The conviction remains controversial. Last year then-president of US group Victims of Pan Am Flight 103 told Wikinews that the vast majority were satisfied in Megrahi's guilt. UK Families Flight 103 painted a very different picture to Wikinews of the opinions in Britain: "UK Families have different views about Megrahi's guilt or innocence. Certainly some, including my husband and I, believe that we are not in a position to make a judgment about whether he was involved in some way or not," said group coordinator Jean Berkley, whose son was killed. "Much of the evidence at the trial was circumstantial and confusing and it is a fact that the Scottish Criminal Cases Review Commission, after considering the matter for three years, came to the conclusion that there were grounds for appeal.
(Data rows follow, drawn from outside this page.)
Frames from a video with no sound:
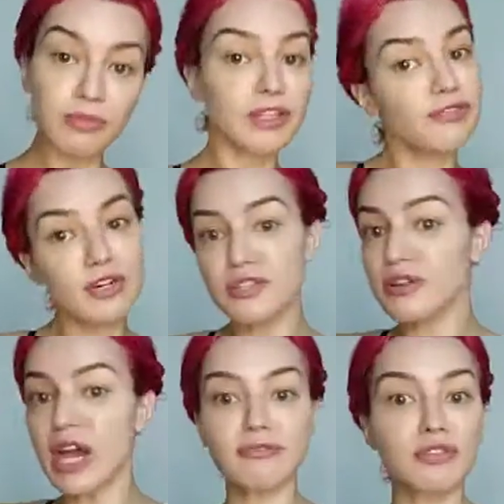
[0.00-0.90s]
But first
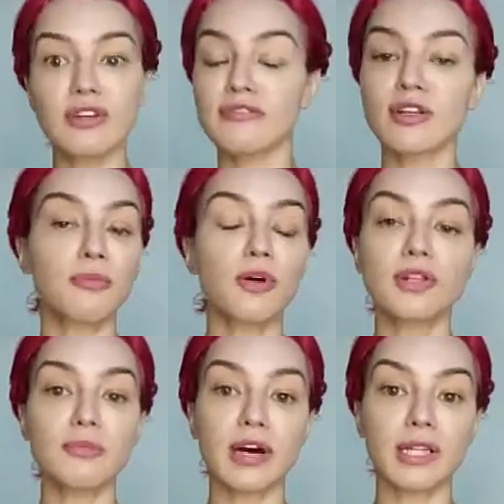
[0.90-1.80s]
you have to develop all
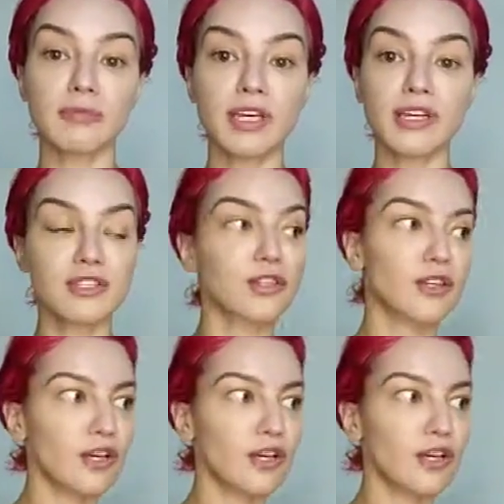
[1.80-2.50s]
the body, because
The UK families are united in believing that the full independent inquiry for which we have been asking since 1989 should now take place, to deal with the many unanswered questions and enable the evidence which would have emerged from the now abandoned appeal to be made public." This is in sharp contrast to The Daily Telegraph, which earlier reported that the majority of British families felt Megrahi was innocent.

The United States government had been strongly opposed to any possible release. US Secretary of State Hillary Clinton had previously called the possibility "absolutely wrong". MacAskill sought to justify the decision by commenting that "Compassion and mercy are about upholding the beliefs th[at] we seek to live by, remaining true to our values as a people - no matter the severity of the provocation or the atrocity perpetrated."

Megrahi issued a statement shortly before leaving HMP Greenock in which he maintained his innocence. "The remaining days of my life are being lived under the shadow of the wrongness of my conviction. I have been faced with an appalling choice: to risk dying in prison in the hope that my name is cleared posthumously or to return home still carrying the weight of the guilty verdict, which will never now be lifted. The choice which I made is a matter of sorrow, disappointment and anger, which I fear I will never overcome," said Megrahi.

I want him returned from Scotland the same way my wife Lorraine was and that would be in a box

—US victim

Robert Gibbs, press secretary for the White House, said "The United States deeply regrets the decision by the Scottish Executive to release Abdel Basset Mohamed al-Megrahi. As we have expressed repeatedly to officials of the government of the United Kingdom and to Scottish authorities, we continue to believe that Megrahi should serve out his sentence in Scotland." Many US victims have also reacted with anger.

Many US victims' families have reacted with anger. One relative commented that "This might sound crude or blunt, but I want him returned from Scotland the same way my wife Lorraine was and that would be in a box." Dr. Jim Swire, a UK victim, disagreed, saying Megrahi had "nothing to do with" the disaster and calling the earlier dropping of the appeal "a blow to those of us who seek the truth."

Megrahi's plane was greeted by crowds in Tripoli waving both Libyan and Scottish flags. Seif al-Islam, son of Libyan leader Moamer Kadhafi, held his hand as he exited the aircraft amid heavy security. Loudspeakers broadcast patriotic music and it is reported that celebrations are ongoing in Tripoli.